• _Description of the task_
Reproduce every record below exactly, without the pictures.

►

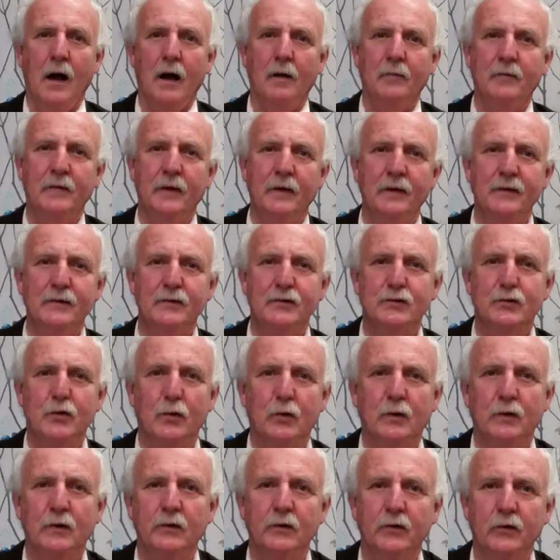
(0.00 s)
I'm going to
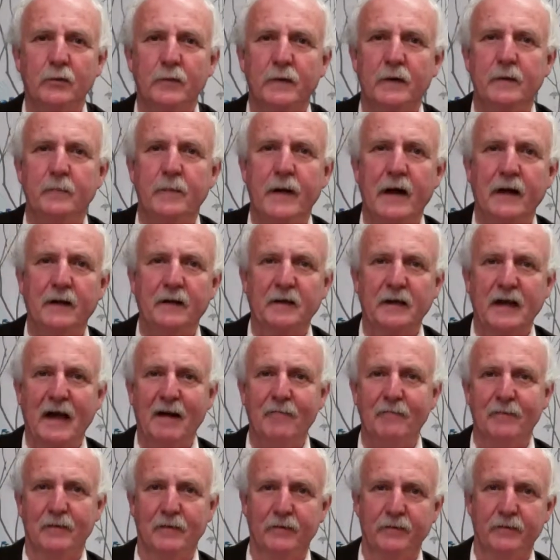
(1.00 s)
talk a little bit about
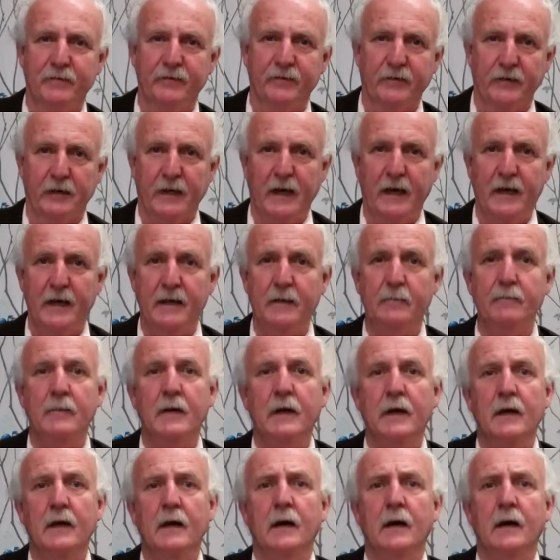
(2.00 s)
governance again.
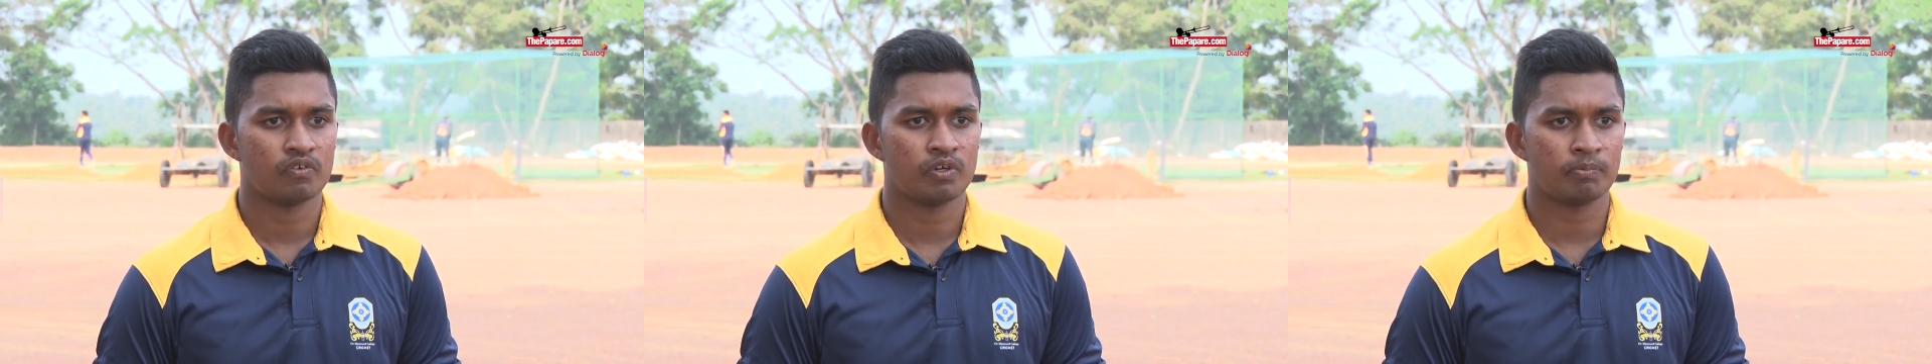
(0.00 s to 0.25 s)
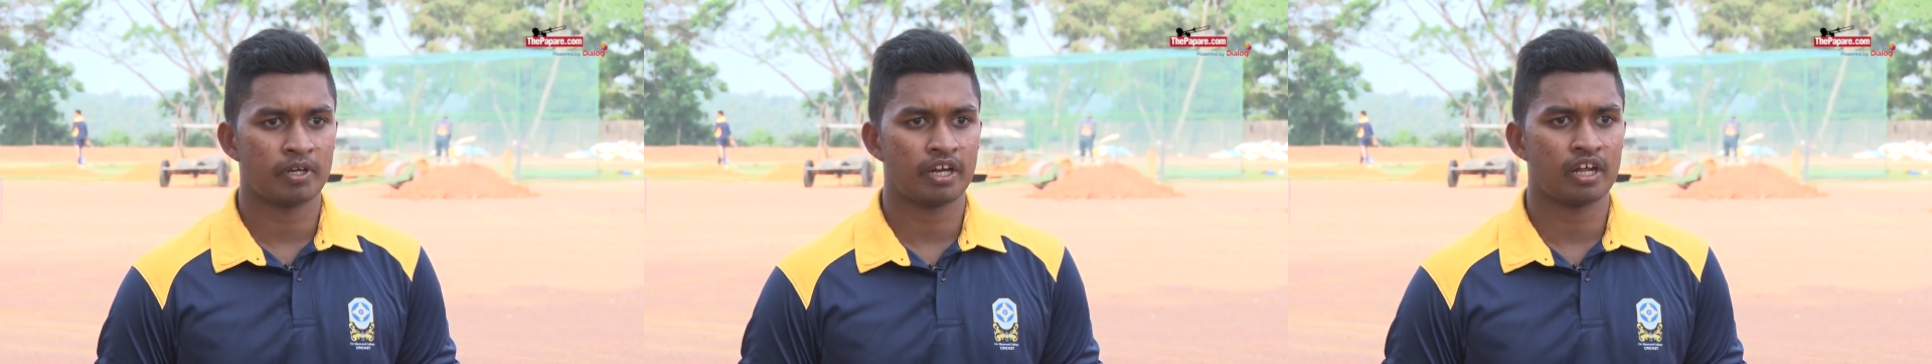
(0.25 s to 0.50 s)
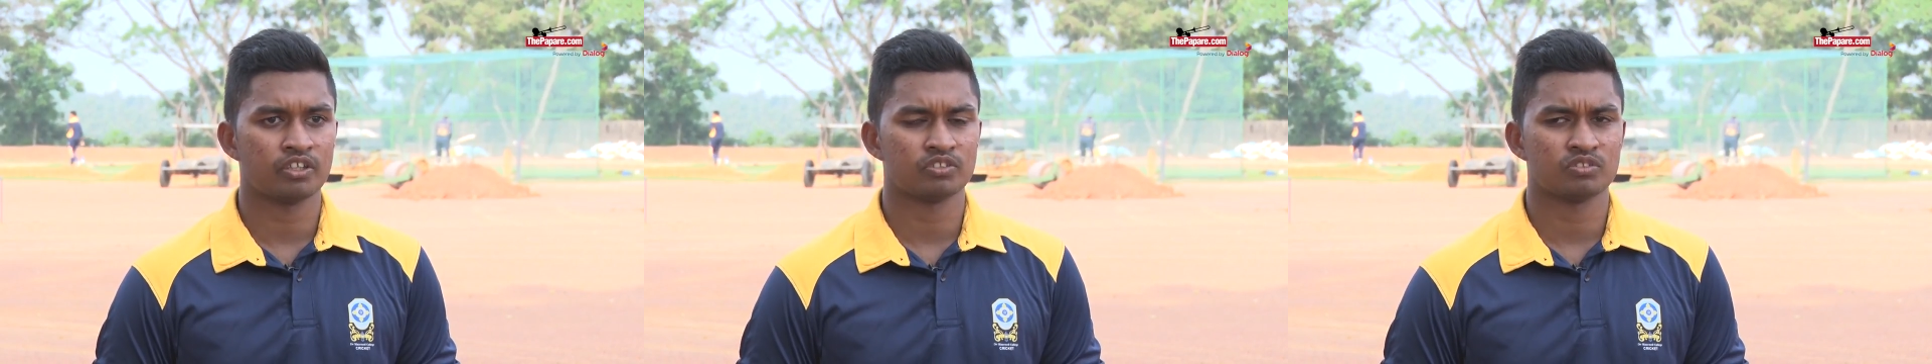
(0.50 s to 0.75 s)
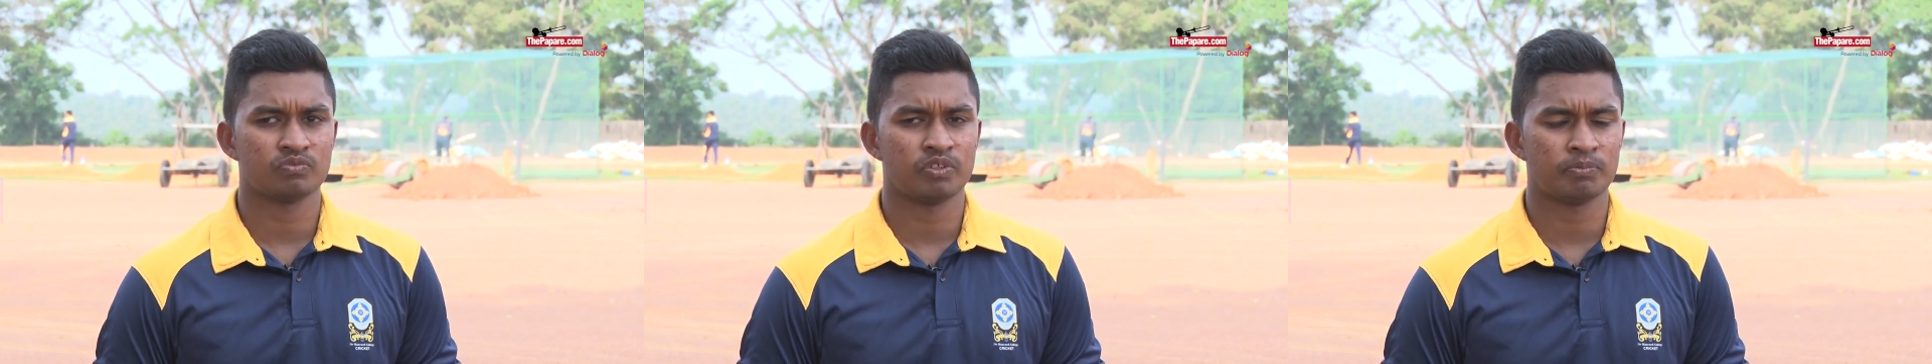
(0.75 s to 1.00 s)
we
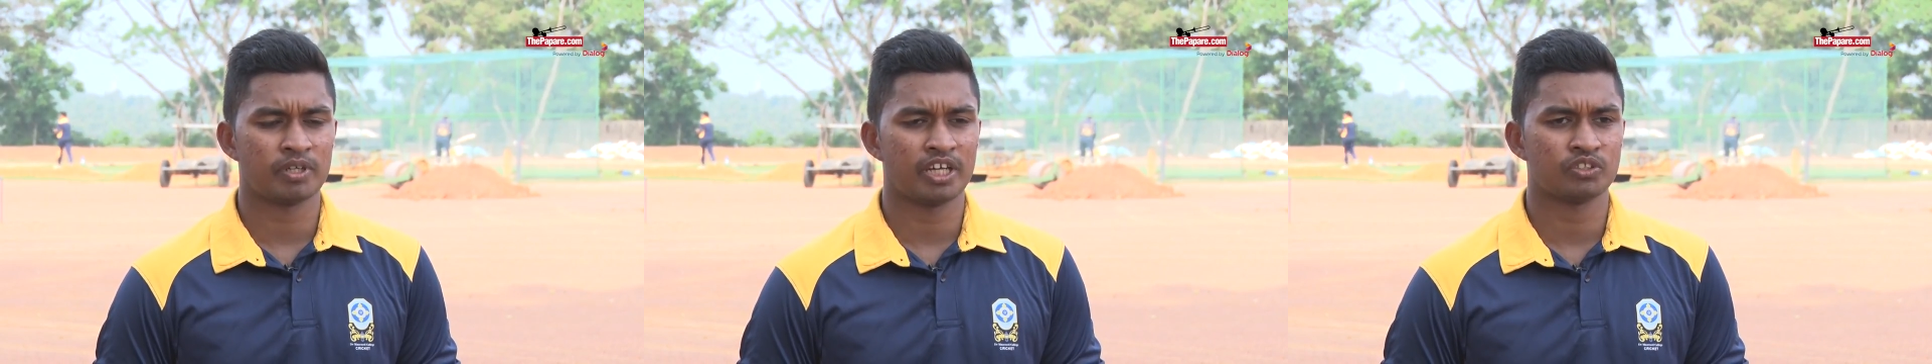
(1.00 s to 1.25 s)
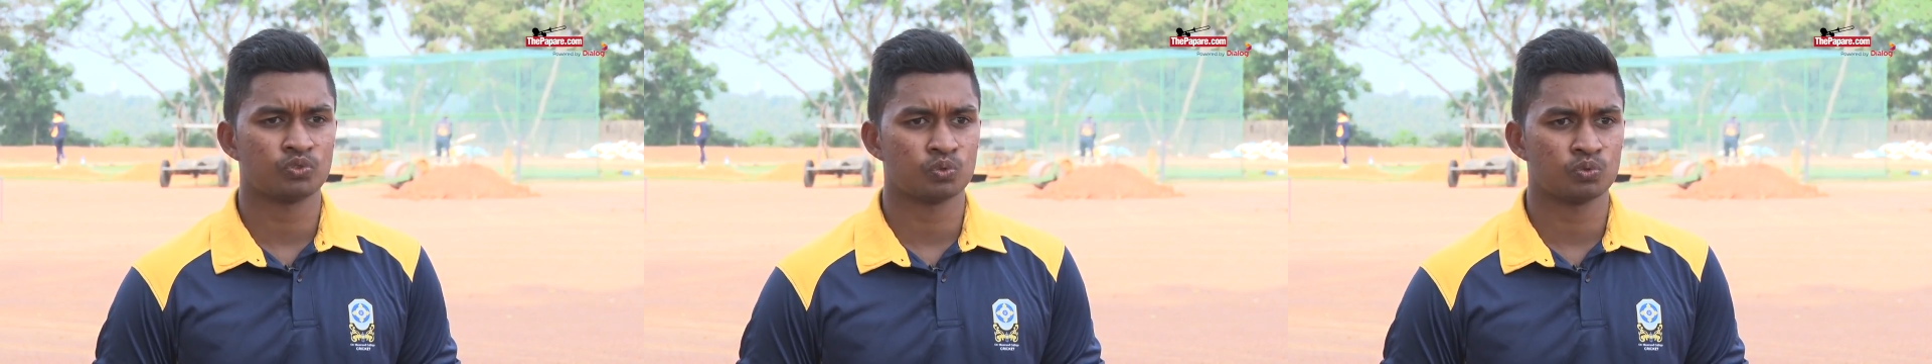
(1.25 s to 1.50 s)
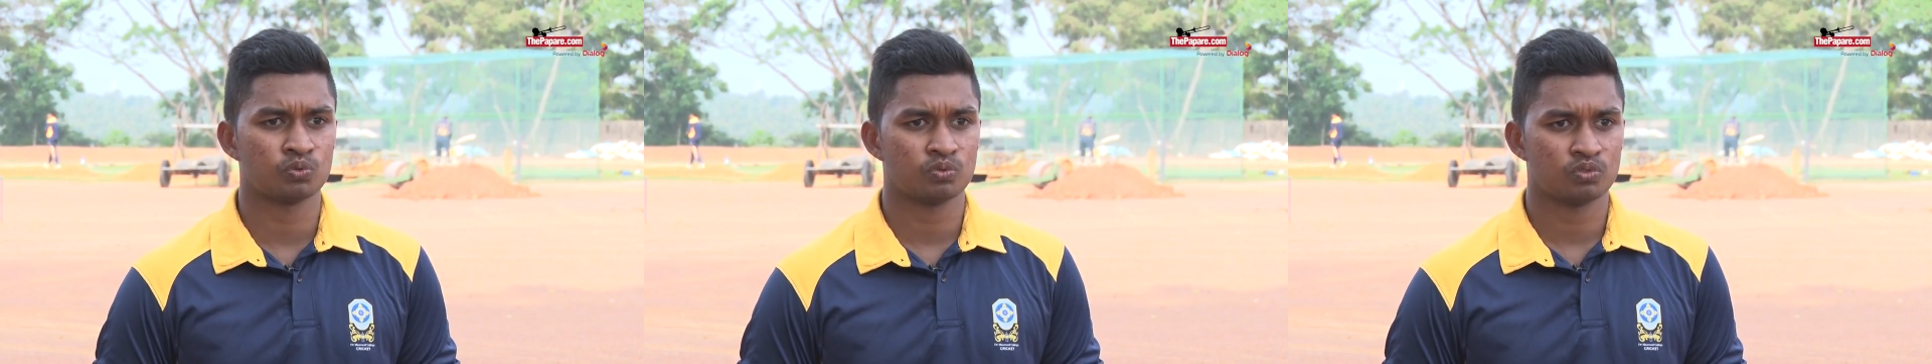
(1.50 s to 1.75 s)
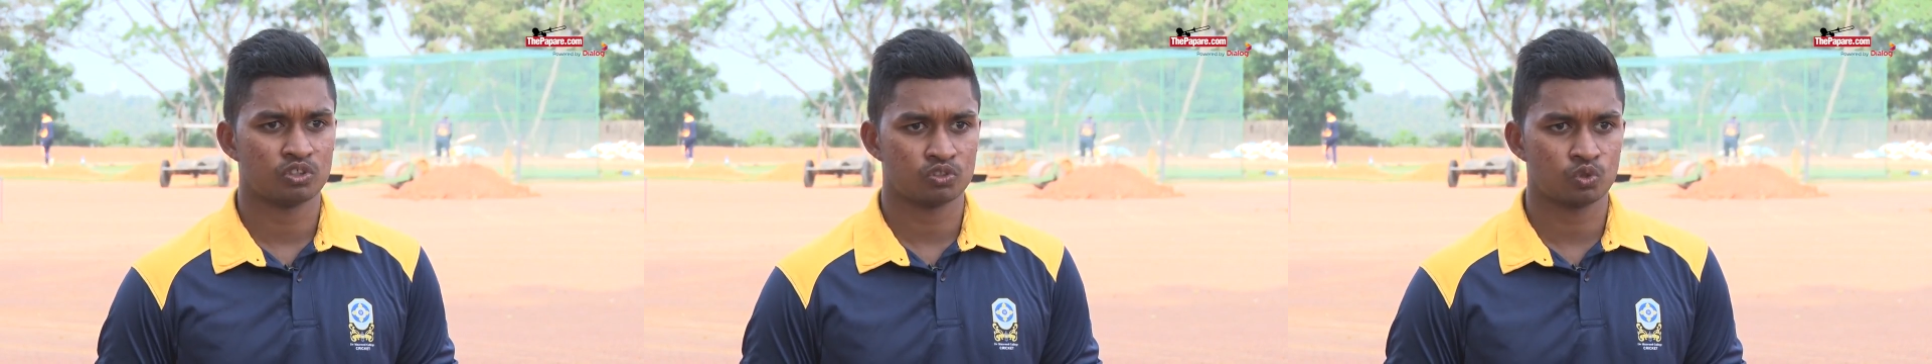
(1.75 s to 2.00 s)
played 2
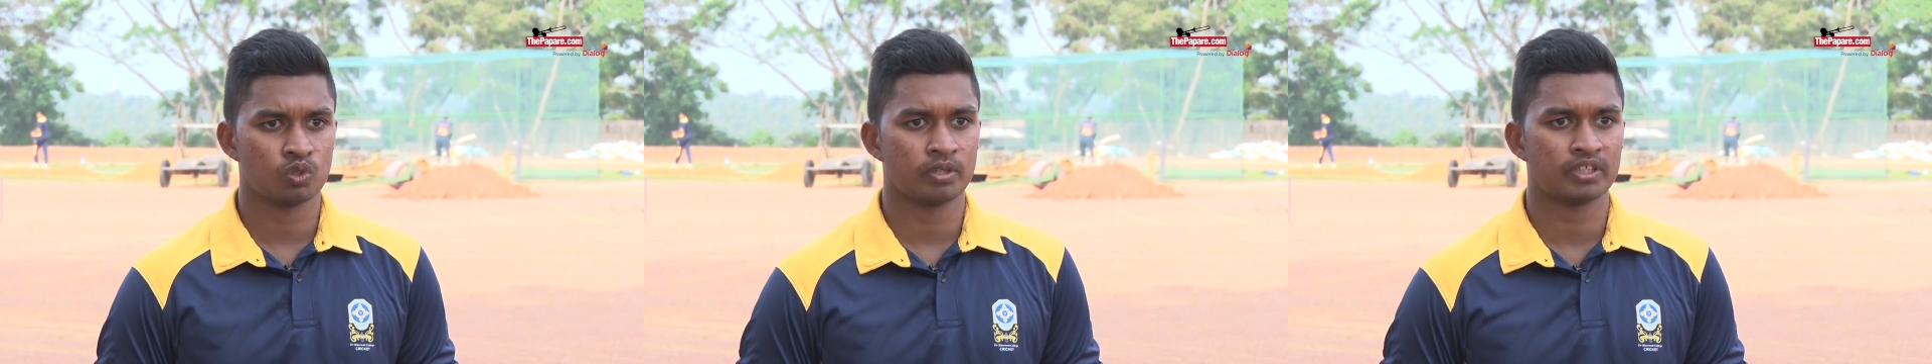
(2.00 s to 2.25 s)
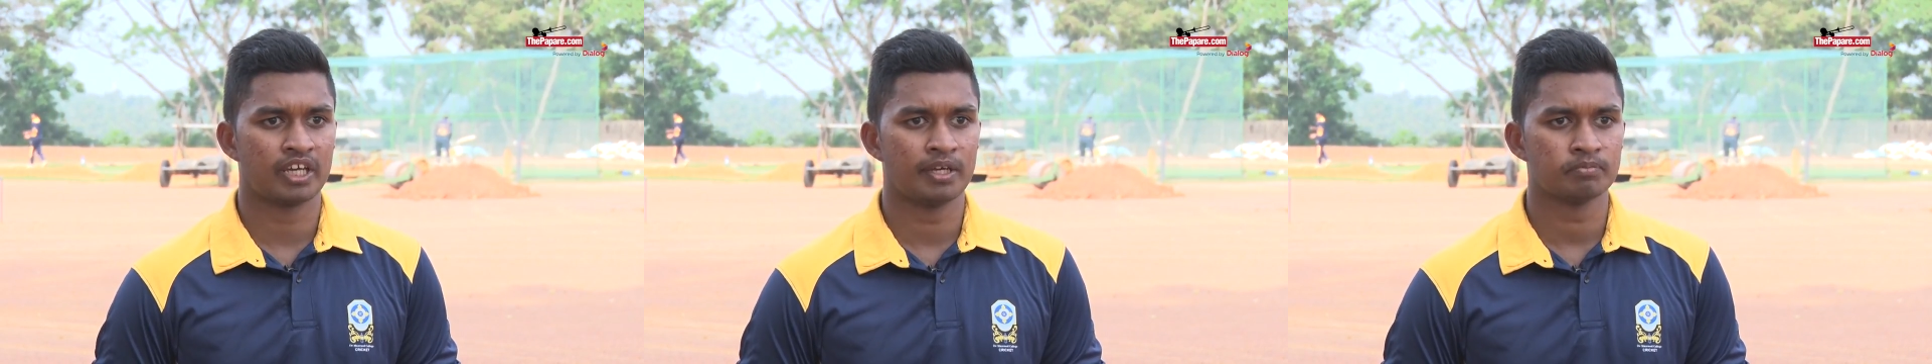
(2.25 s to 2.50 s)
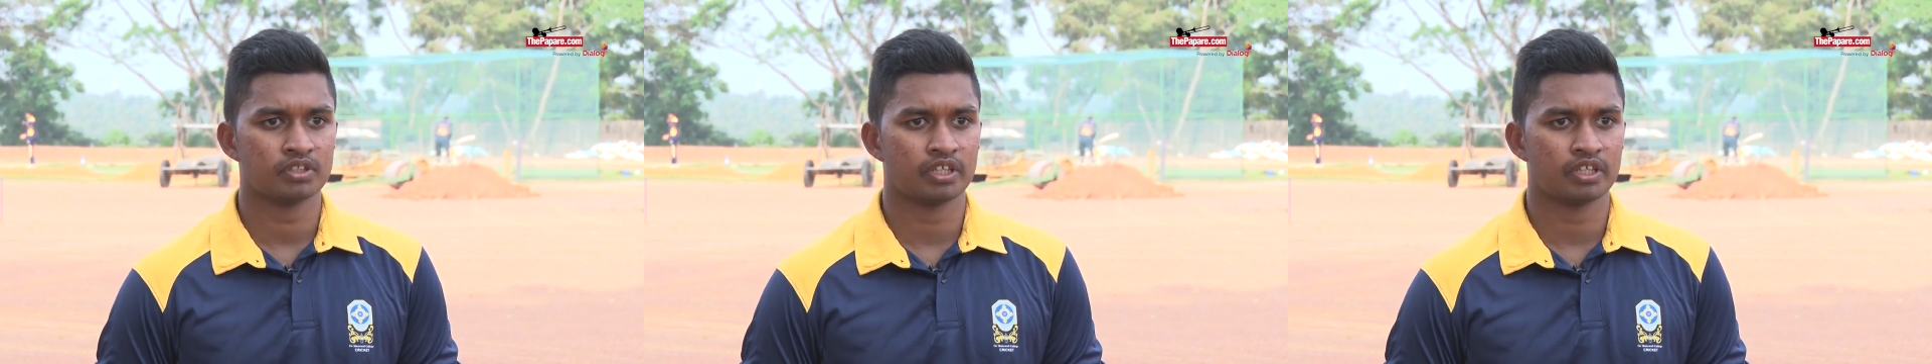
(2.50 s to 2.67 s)
tournament games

◄

• _Task solution_
(0.00 s)
I'm going to
(1.00 s)
talk a little bit about
(2.00 s)
governance again.
(0.00 s to 0.25 s)
(0.25 s to 0.50 s)
(0.50 s to 0.75 s)
(0.75 s to 1.00 s)
we
(1.00 s to 1.25 s)
(1.25 s to 1.50 s)
(1.50 s to 1.75 s)
(1.75 s to 2.00 s)
played 2
(2.00 s to 2.25 s)
(2.25 s to 2.50 s)
(2.50 s to 2.67 s)
tournament games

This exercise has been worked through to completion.